▸ Work order
Could you restate word for word each line from the top of the listing below through the line containing "[00:51:56.39]"? Keep the pictures out.

▸ Records for the task
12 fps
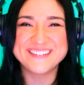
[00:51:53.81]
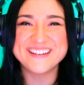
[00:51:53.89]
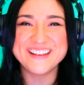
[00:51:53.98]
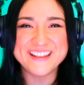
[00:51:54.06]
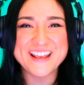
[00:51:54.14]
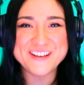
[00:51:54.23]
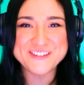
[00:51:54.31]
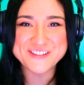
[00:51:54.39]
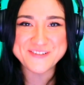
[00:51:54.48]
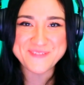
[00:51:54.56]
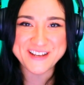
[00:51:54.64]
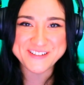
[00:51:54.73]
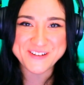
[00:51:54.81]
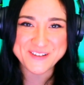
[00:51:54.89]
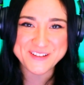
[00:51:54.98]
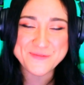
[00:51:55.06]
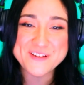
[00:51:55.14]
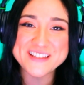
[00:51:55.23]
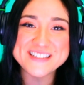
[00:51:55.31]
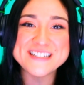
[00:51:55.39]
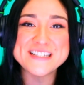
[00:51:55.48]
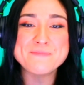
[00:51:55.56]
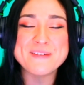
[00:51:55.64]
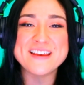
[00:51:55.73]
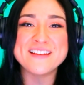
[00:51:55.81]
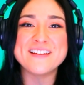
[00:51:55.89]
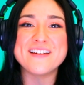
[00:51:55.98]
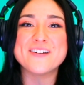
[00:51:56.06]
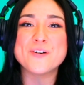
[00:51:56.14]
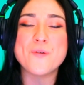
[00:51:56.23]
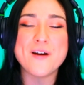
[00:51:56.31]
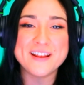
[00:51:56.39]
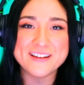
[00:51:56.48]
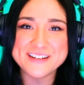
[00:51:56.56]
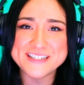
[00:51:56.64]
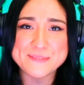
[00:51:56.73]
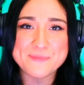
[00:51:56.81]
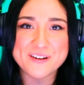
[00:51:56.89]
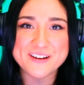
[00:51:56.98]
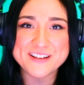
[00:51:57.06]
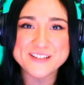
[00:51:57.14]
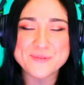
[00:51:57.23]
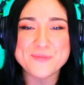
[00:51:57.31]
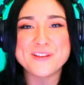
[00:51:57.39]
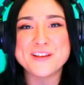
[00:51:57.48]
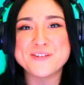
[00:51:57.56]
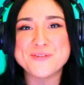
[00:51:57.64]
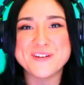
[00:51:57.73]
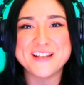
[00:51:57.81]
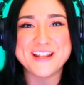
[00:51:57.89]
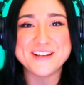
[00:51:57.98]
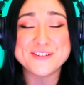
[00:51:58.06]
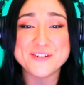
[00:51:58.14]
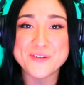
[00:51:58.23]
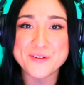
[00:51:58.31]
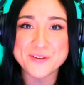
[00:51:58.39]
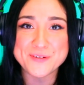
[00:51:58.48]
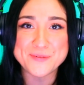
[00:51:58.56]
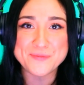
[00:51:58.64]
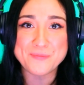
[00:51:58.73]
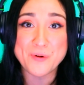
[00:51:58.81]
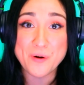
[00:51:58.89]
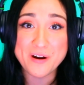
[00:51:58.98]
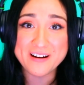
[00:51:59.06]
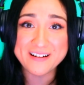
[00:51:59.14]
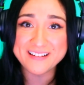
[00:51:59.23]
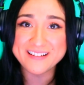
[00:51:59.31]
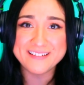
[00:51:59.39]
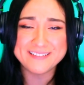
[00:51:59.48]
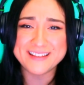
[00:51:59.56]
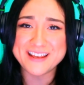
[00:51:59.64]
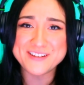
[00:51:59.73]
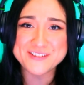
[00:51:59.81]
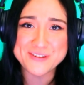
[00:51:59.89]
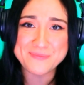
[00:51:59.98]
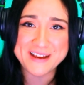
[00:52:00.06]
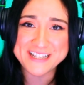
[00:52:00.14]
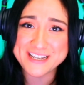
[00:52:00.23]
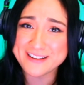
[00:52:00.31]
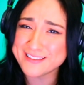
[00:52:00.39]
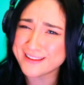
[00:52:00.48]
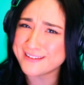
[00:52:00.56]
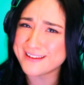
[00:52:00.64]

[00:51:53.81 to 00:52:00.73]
Thank you so much, Xola. Well, this has been quite an experience. We really enjoyed getting to know you more. Thank you so much. Any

▸ Answer space
12 fps
[00:51:53.81]
[00:51:53.89]
[00:51:53.98]
[00:51:54.06]
[00:51:54.14]
[00:51:54.23]
[00:51:54.31]
[00:51:54.39]
[00:51:54.48]
[00:51:54.56]
[00:51:54.64]
[00:51:54.73]
[00:51:54.81]
[00:51:54.89]
[00:51:54.98]
[00:51:55.06]
[00:51:55.14]
[00:51:55.23]
[00:51:55.31]
[00:51:55.39]
[00:51:55.48]
[00:51:55.56]
[00:51:55.64]
[00:51:55.73]
[00:51:55.81]
[00:51:55.89]
[00:51:55.98]
[00:51:56.06]
[00:51:56.14]
[00:51:56.23]
[00:51:56.31]
[00:51:56.39]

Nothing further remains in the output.